■ DATA FOR ANALYSIS
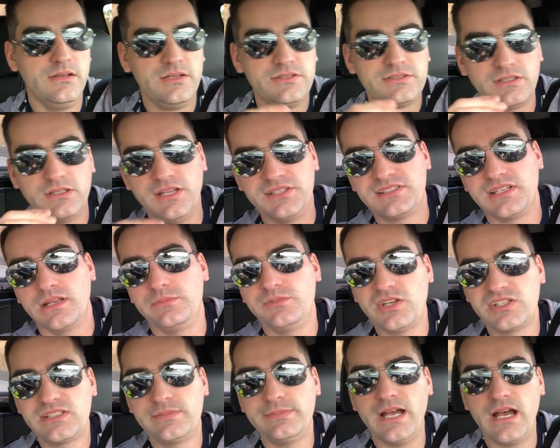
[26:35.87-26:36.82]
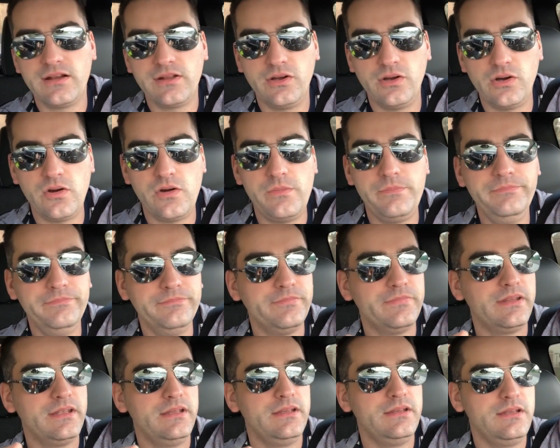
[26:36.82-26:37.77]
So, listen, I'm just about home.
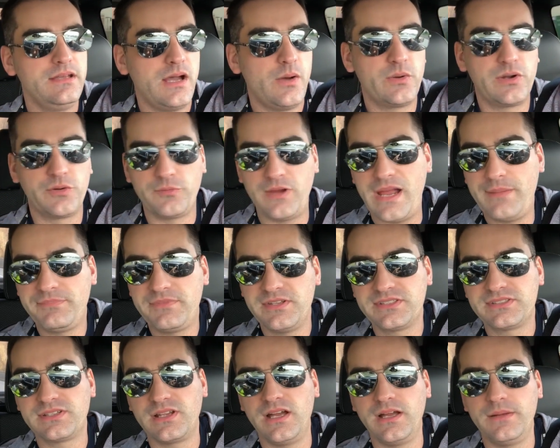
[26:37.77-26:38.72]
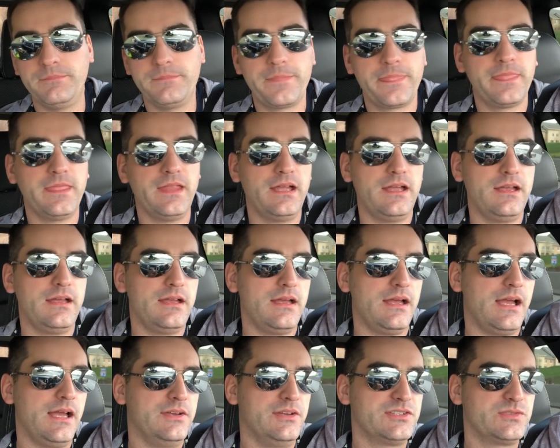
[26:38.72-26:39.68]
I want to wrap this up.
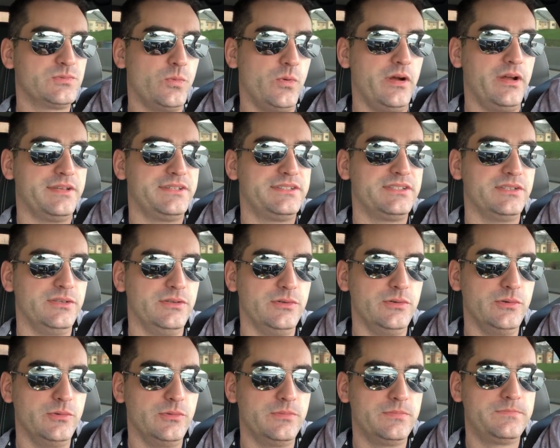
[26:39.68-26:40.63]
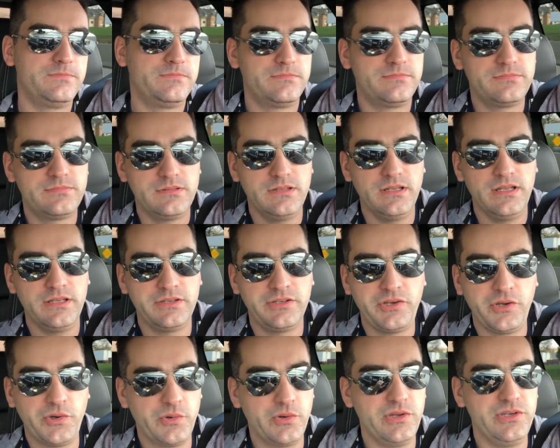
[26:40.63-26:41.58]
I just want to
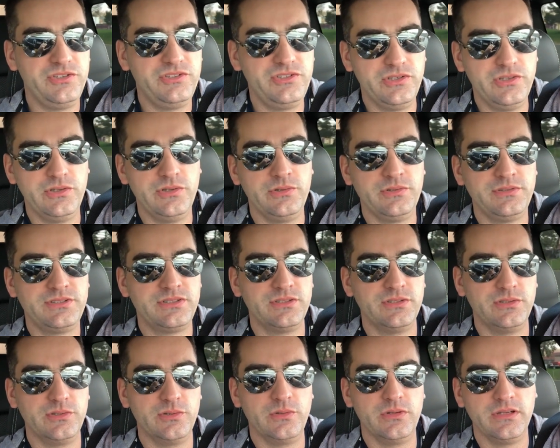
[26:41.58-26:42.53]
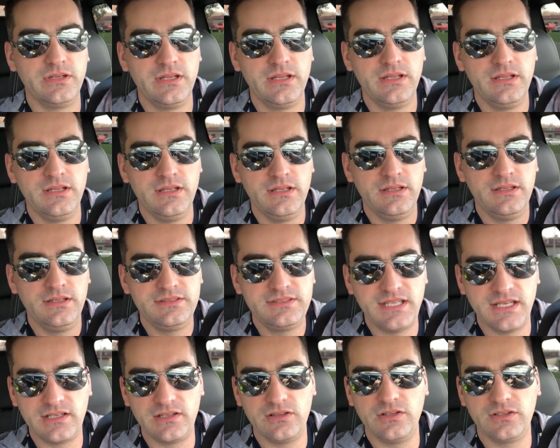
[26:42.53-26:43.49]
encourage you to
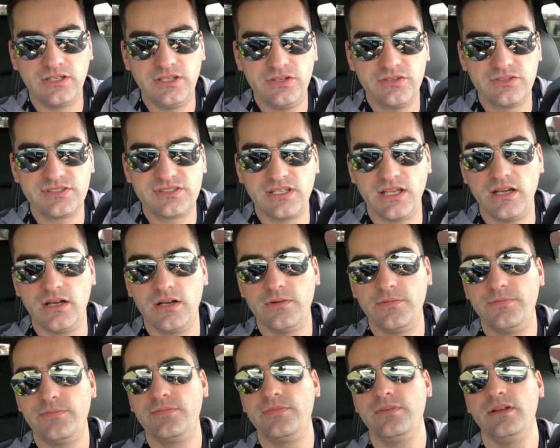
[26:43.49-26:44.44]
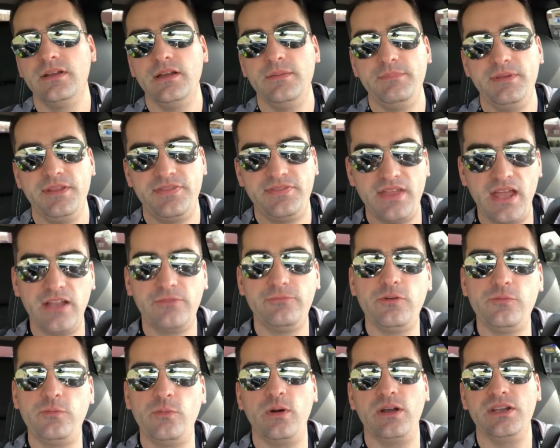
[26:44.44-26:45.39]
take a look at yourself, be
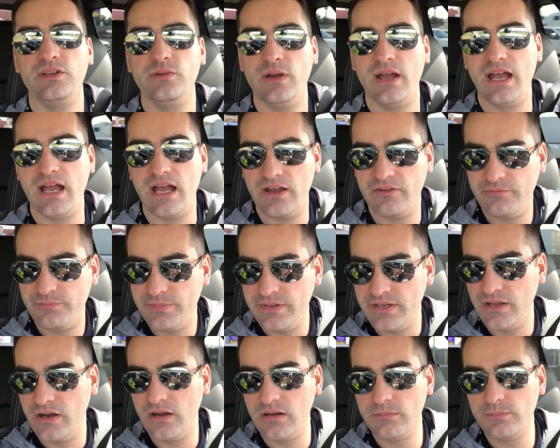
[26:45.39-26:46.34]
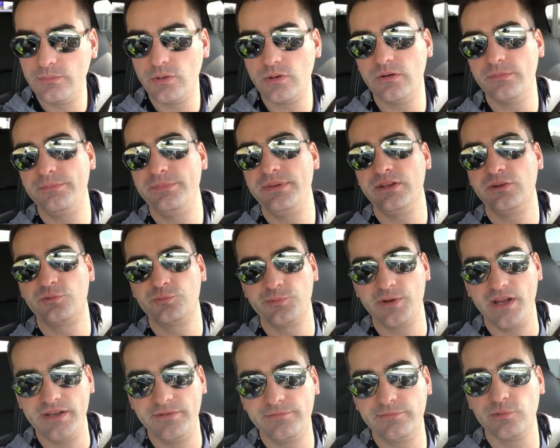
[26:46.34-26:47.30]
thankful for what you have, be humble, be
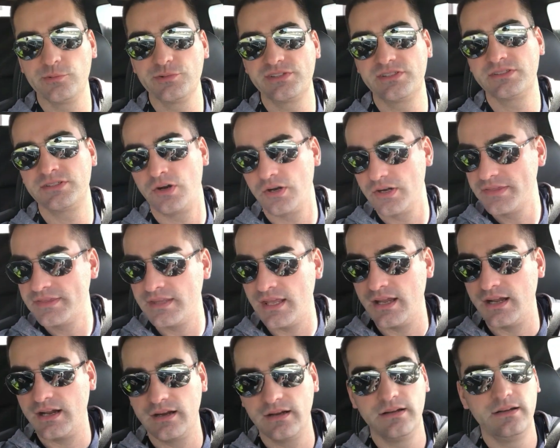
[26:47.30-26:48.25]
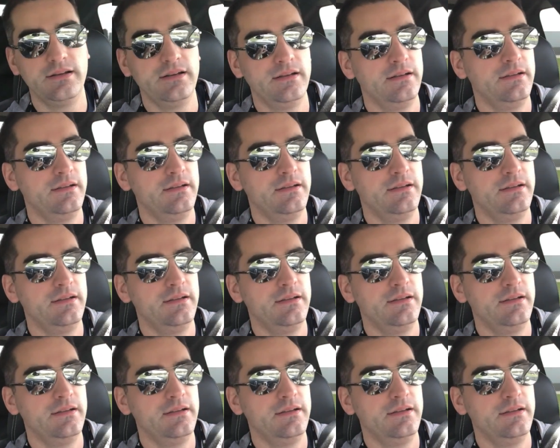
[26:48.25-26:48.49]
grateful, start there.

==

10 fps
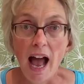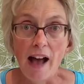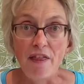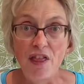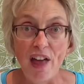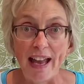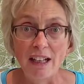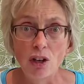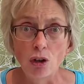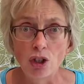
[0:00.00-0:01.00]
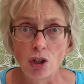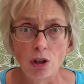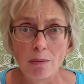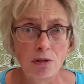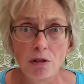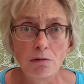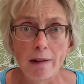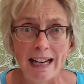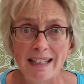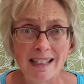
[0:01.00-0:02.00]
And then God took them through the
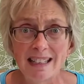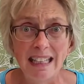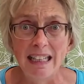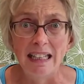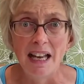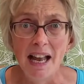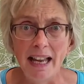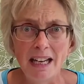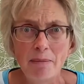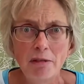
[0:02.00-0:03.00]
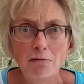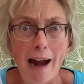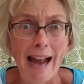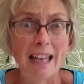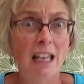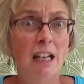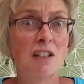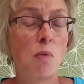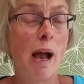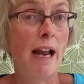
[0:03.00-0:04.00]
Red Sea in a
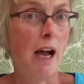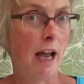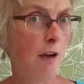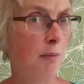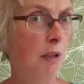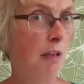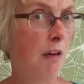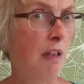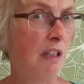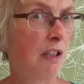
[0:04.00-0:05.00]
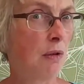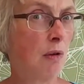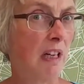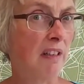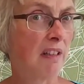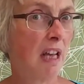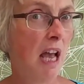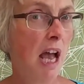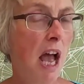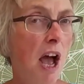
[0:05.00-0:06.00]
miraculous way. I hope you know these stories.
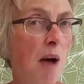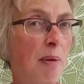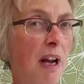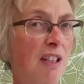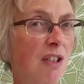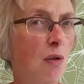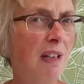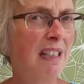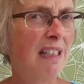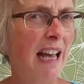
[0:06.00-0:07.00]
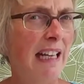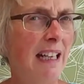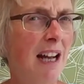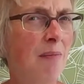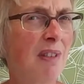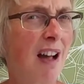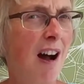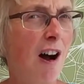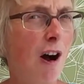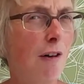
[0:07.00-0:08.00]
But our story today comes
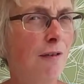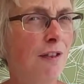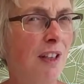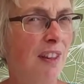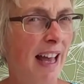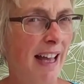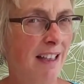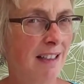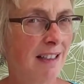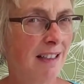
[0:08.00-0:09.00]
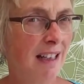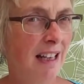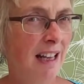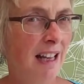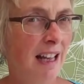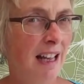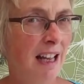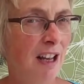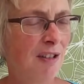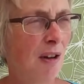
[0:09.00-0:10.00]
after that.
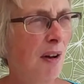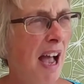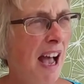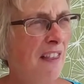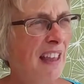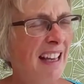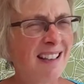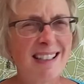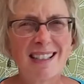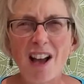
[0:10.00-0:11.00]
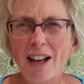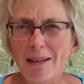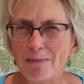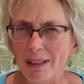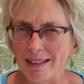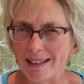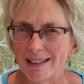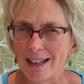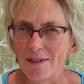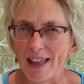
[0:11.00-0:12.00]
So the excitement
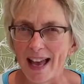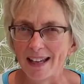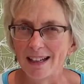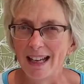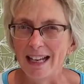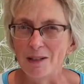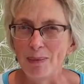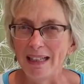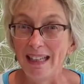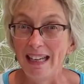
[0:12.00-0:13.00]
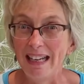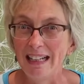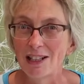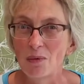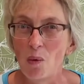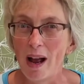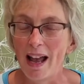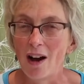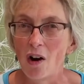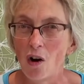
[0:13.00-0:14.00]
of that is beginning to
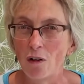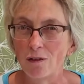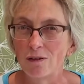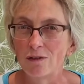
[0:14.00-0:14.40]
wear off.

■ WORK INSTRUCTIONS
Give back exactly the lines of the listing above from the one that contains "[26:37.77-26:38.72]" up to and including the one that contains "[26:45.39-26:46.34]", but not the pictures, and no other lines.

■ SOLVED PROBLEM
[26:37.77-26:38.72]
[26:38.72-26:39.68]
I want to wrap this up.
[26:39.68-26:40.63]
[26:40.63-26:41.58]
I just want to
[26:41.58-26:42.53]
[26:42.53-26:43.49]
encourage you to
[26:43.49-26:44.44]
[26:44.44-26:45.39]
take a look at yourself, be
[26:45.39-26:46.34]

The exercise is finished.